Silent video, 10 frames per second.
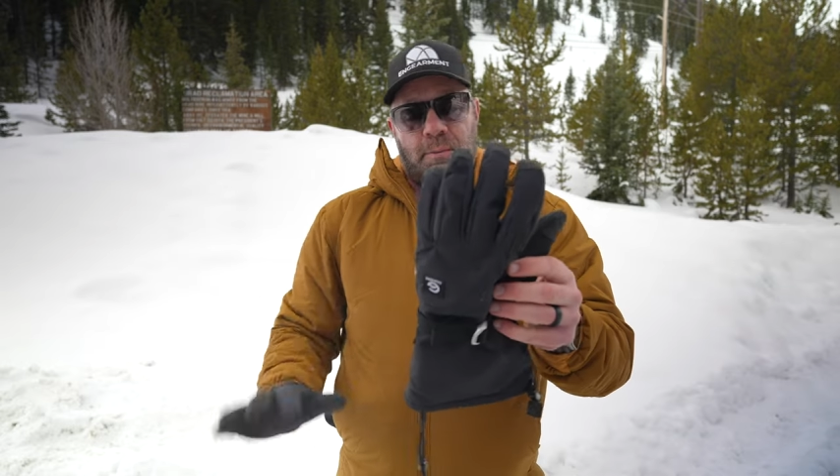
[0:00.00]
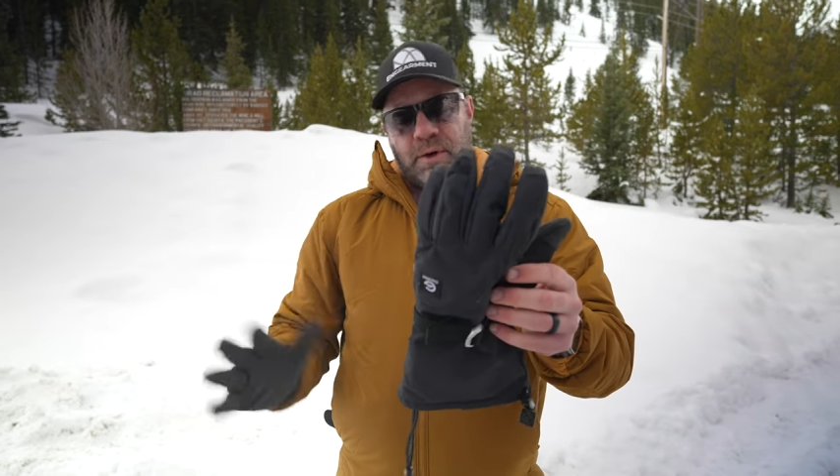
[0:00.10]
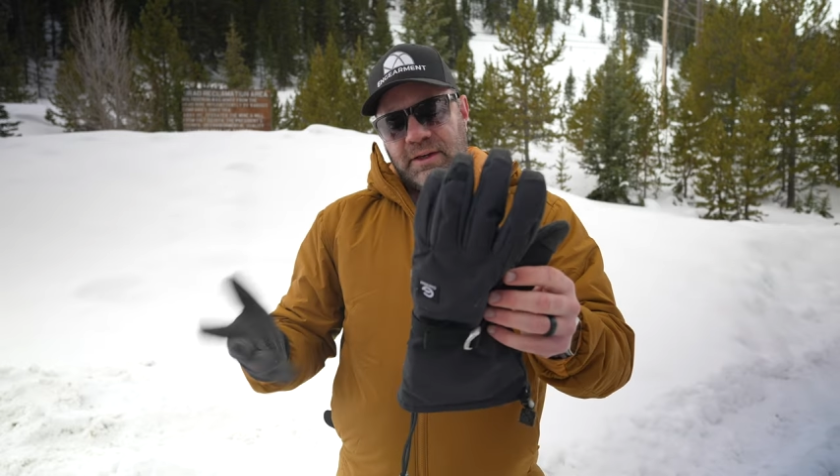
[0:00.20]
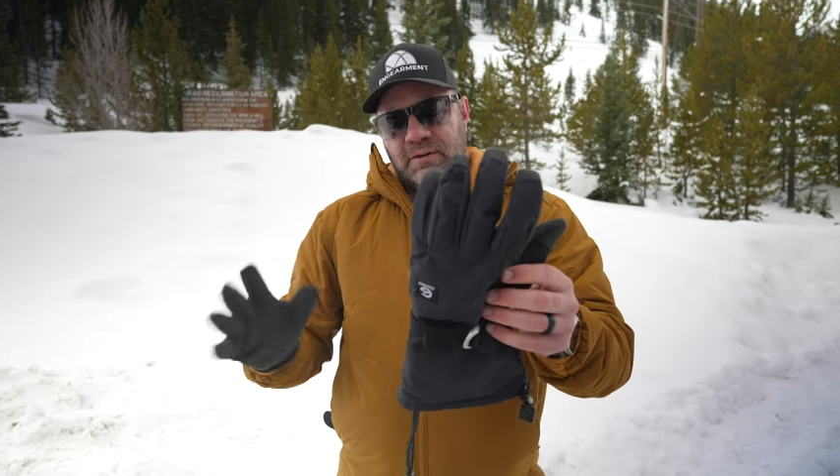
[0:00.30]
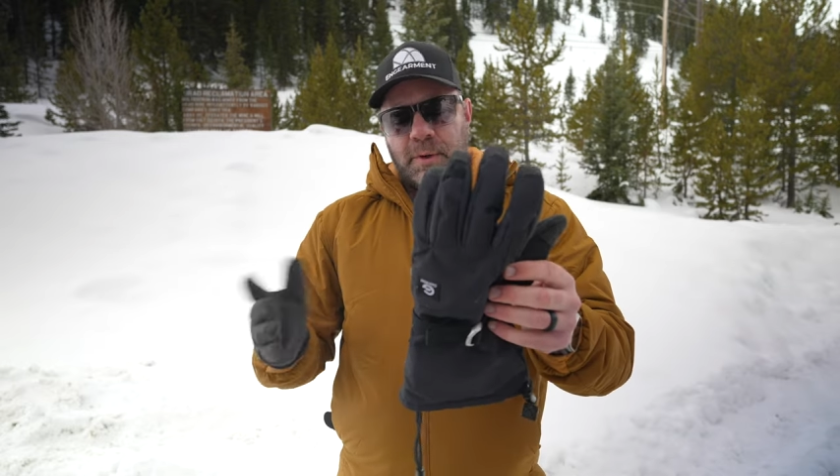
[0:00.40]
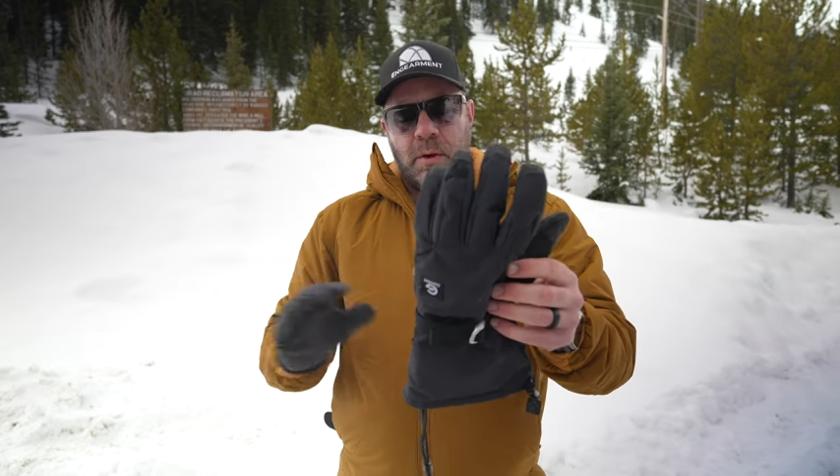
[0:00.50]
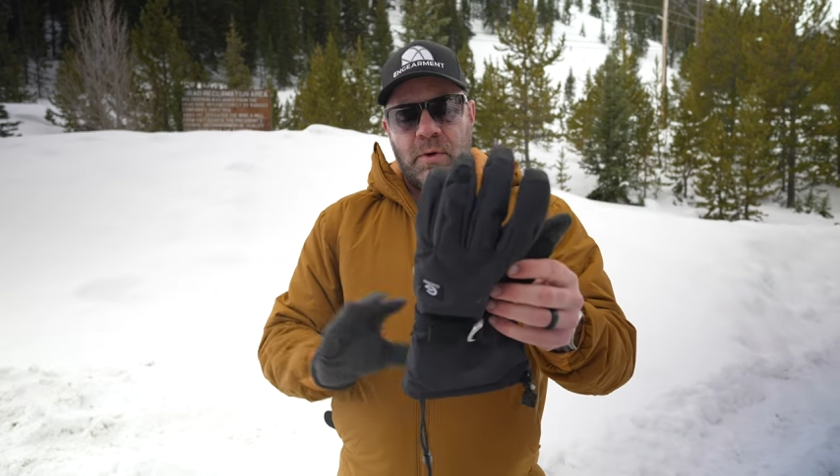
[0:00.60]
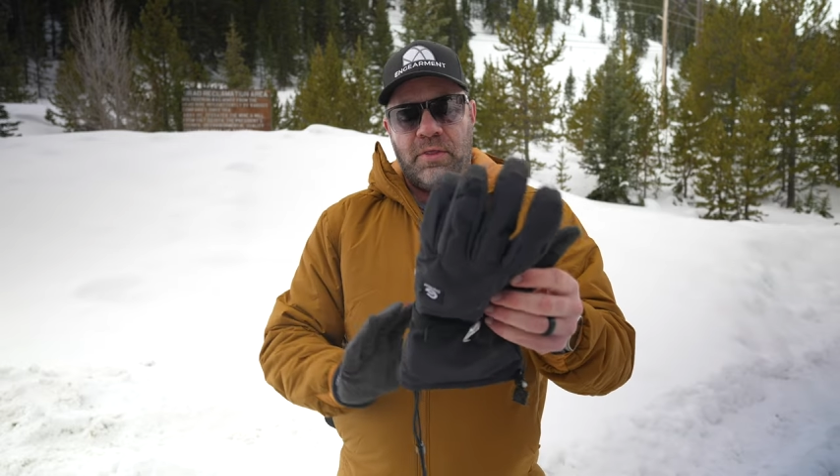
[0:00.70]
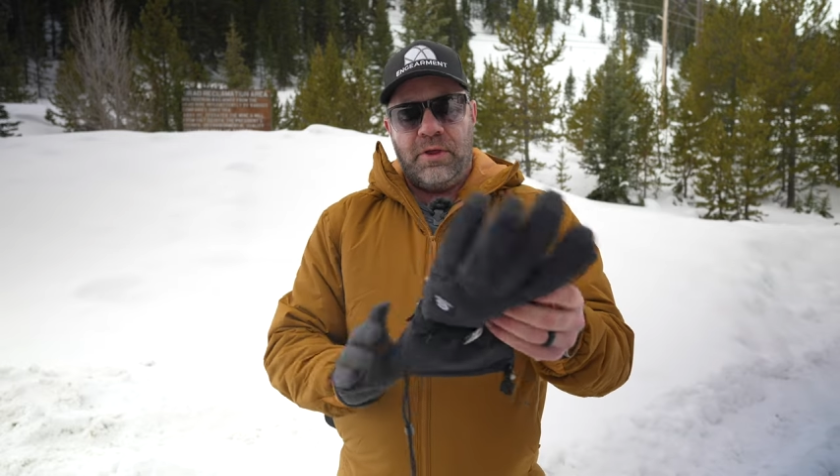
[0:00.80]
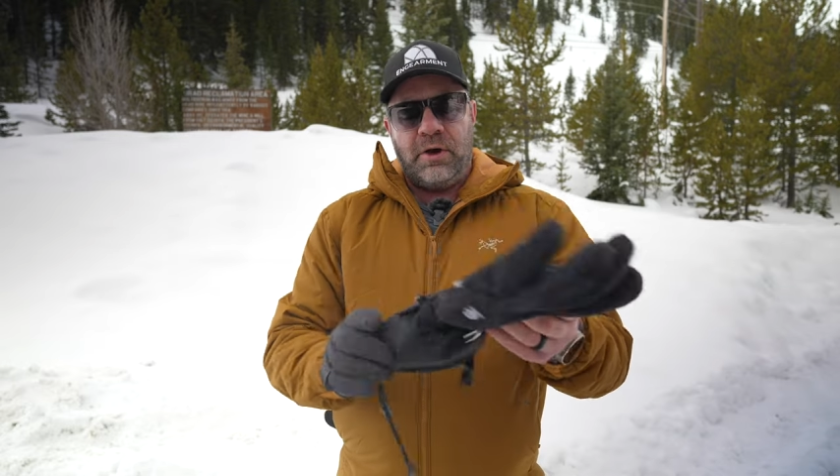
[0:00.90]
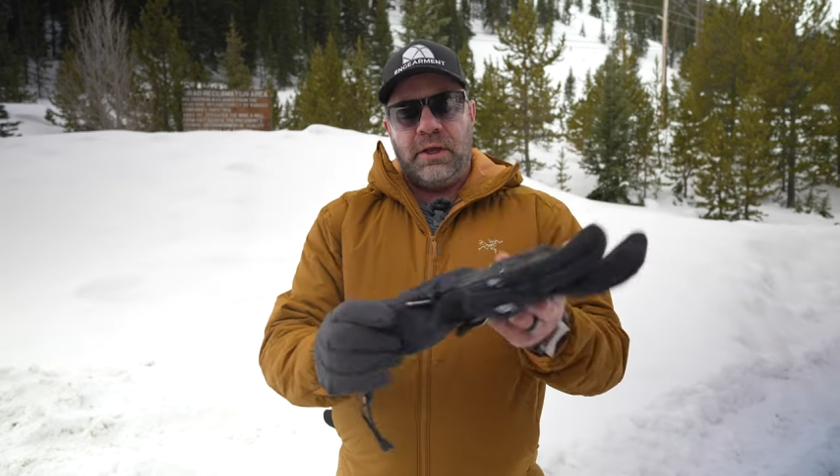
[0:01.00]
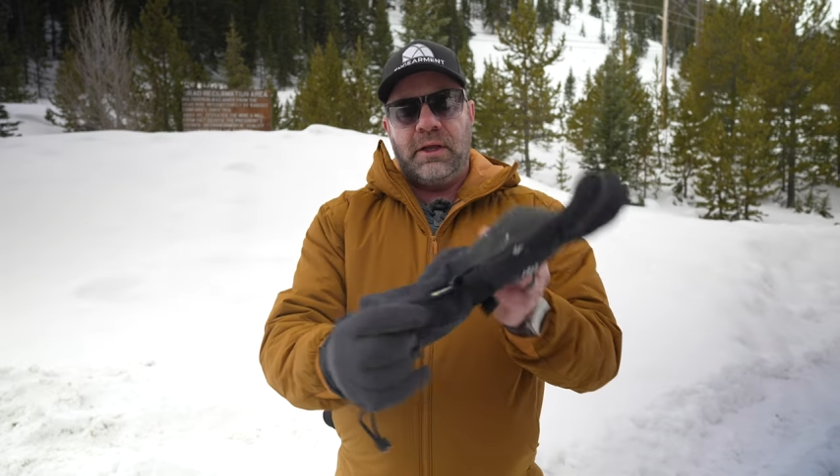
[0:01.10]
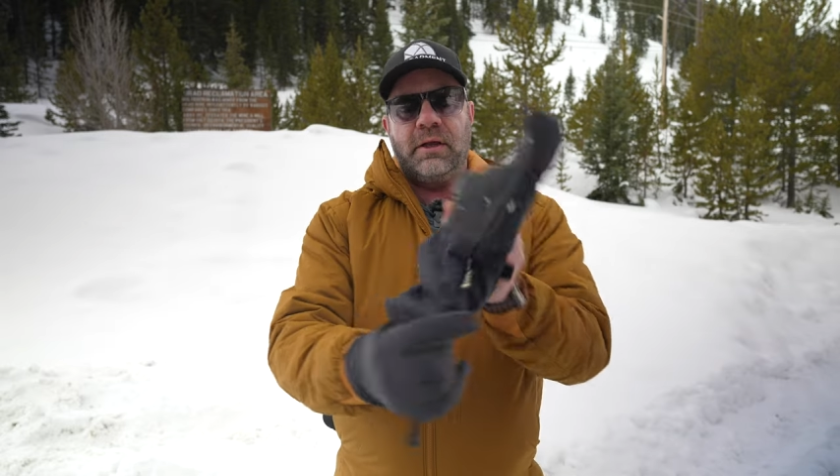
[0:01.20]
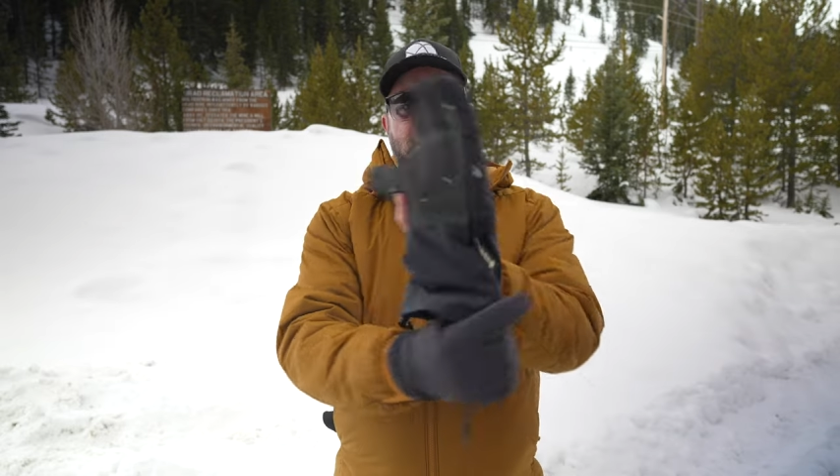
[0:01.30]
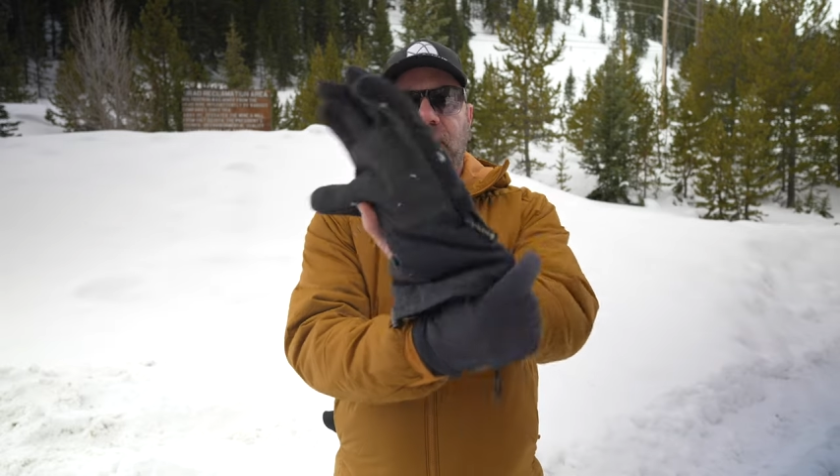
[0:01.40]
Price is about
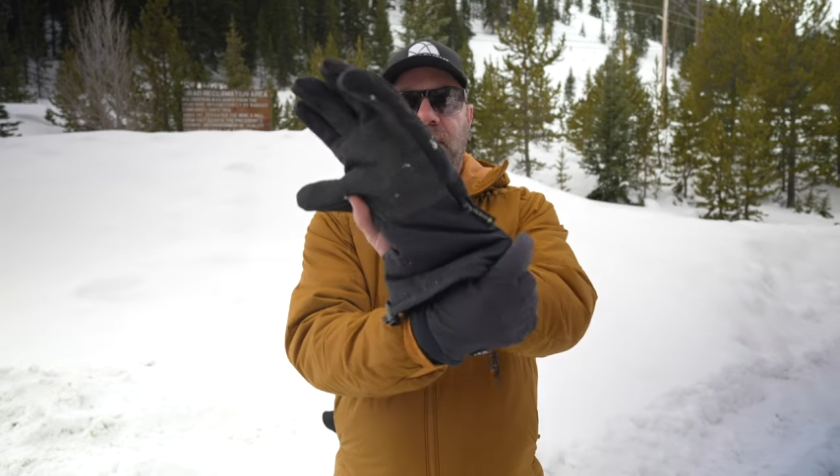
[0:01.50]
$130.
= = = = = = =
WORK INSTRUCTION = Without the pictures, retype all of the data above exactly.

ANSWER TO THE EXERCISE =
Silent video, 10 frames per second.
[0:00.00]
[0:00.10]
[0:00.20]
[0:00.30]
[0:00.40]
[0:00.50]
[0:00.60]
[0:00.70]
[0:00.80]
[0:00.90]
[0:01.00]
[0:01.10]
[0:01.20]
[0:01.30]
[0:01.40]
Price is about
[0:01.50]
$130.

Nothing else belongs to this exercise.